Most of us just reach for a Lemsip - but a new supercomputer could be mankind's ultimate weapon in the battle against flu.
The most powerful computer ever built - called Titan, and capable of 20,000 trillion calculations per second - will turn on 'in weeks'.
It will answer questions such as creating new vaccines, analysing new strains of flu, and designing new forms of solar power.
The Titan machine uses PlayStation-style graphics processors to 'crunch' huge amounts of data - and will have an annual electricity bill of up to $25 million.
The machine, located at the Oak Ridge National Laboratory in Tennessee, will use Nvidia graphics processors to decode new strains of flu and 'test' vaccines at incredible speed.
Graphics processors, used in games consoles such as PlayStation and Xbox, are able to compute in parallel, tackling hundreds of computing tasks at the same time, which means they can outperform old-style CPU processors.

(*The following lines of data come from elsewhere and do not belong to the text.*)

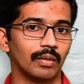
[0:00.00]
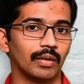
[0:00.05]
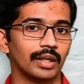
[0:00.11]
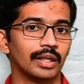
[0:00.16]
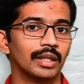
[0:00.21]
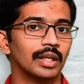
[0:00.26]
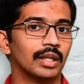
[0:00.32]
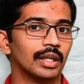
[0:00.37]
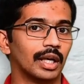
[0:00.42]

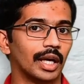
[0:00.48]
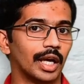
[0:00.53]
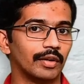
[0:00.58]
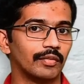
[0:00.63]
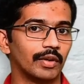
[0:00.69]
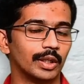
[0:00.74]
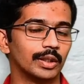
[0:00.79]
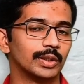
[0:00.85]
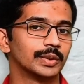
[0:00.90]
or
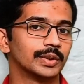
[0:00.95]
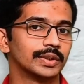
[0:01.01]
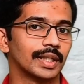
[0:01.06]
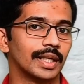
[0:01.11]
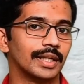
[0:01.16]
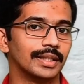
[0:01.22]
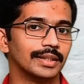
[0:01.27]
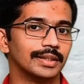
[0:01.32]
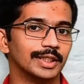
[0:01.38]
I want to
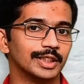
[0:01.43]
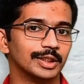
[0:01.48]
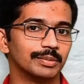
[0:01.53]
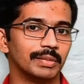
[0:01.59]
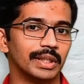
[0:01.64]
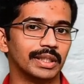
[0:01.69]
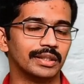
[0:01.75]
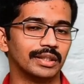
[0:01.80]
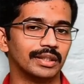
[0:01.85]
study
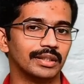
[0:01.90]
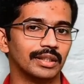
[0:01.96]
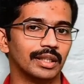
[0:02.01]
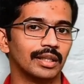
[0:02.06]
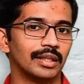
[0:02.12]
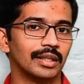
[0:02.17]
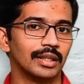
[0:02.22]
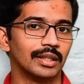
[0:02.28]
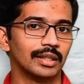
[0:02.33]
this
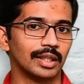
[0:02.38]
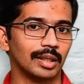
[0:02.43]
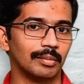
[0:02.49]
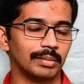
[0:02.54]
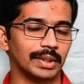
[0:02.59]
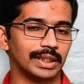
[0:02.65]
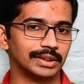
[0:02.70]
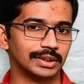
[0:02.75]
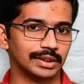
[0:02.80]
material
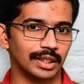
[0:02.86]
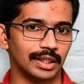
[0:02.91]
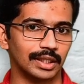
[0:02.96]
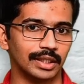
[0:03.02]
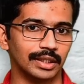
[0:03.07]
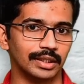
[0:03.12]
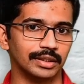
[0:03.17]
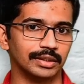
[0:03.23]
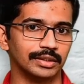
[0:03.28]

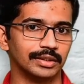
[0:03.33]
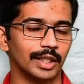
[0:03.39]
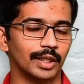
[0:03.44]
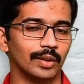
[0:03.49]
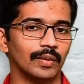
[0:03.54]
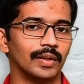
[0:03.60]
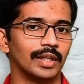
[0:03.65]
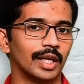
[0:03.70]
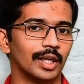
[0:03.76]
compulsorily.
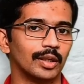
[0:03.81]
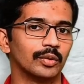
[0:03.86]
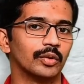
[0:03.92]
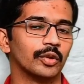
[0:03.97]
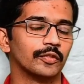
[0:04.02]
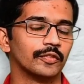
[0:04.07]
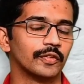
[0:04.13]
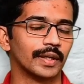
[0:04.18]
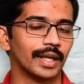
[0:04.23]
Then only I'll
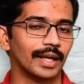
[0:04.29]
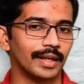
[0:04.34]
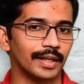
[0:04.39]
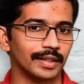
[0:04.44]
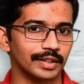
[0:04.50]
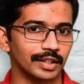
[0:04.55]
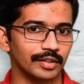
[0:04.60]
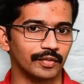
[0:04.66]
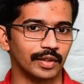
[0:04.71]
go for
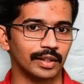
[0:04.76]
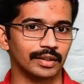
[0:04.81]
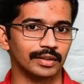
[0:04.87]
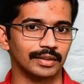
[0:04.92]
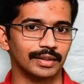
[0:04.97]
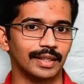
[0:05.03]
another work.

As a result, Titan will be the fastest computer ever made, beating the current record-holder, Sequoia, which is used to simulate nuclear weapon detonations.
“All areas of science can benefit from this substantial increase in computing power, opening the doors for new discoveries that so far have been out of reach,” said Jeff Nichols, associate laboratory director for Computing and Computational Sciences at Oak Ridge National Laboratory.
“Titan will be used for a variety of important research projects, including the development of more commercially viable biofuels, cleaner burning engines, safer nuclear energy, and more efficient solar power.”
Jaguar was already the United States’ most powerful supercomputer, capable of 2,300 trillion calculations each second before its recent upgradesx.
The same number of calculations would take an individual working at a rate of one per second more than 70 million years.
When the upgrade process is completed this autumn, the system will be renamed Titan and will be capable of 10 to 20 petaflops - 20,000 trillion calculations per second.
“During our upgrade, we have kept our users on Jaguar every chance we get,” said Jack Wells, director of science at the OLCF,
“We have already seen the positive impact on applications, for example in computational fluid dynamics, from the doubled memory.”
“Applications that were squeezing onto our Cray XT5 nodes can now make full use of the 16-core processor. Doubling the memory can have a dramatic impact on application workflow,” Wells said.
“The new Gemini interconnect is much more scalable,” Wells added, “helping applications like molecular dynamics that have demanding network communication requirements.”
GPUs will add a level of parallelism to the system and allow Titan to reach 10 to 20 petaflops within the same space as Jaguar and with essentially the same power requirements. While the Opteron processors have 16 cores and are therefore able to carry out 16 computing tasks simultaneously, the GPUs will be able to tackle hundreds of computing tasks at the same time.
With nearly 1,000 GPUs now available, researchers will have an opportunity to optimize their applications for the accelerated Titan system.
“This is going to be an exciting year in Oak Ridge as our users take advantage of our new XK6 architecture and get ready for the new NVIDIA Kepler GPUs in the fall,” Wells said. “A lot of work by many people is beginning to pay off.”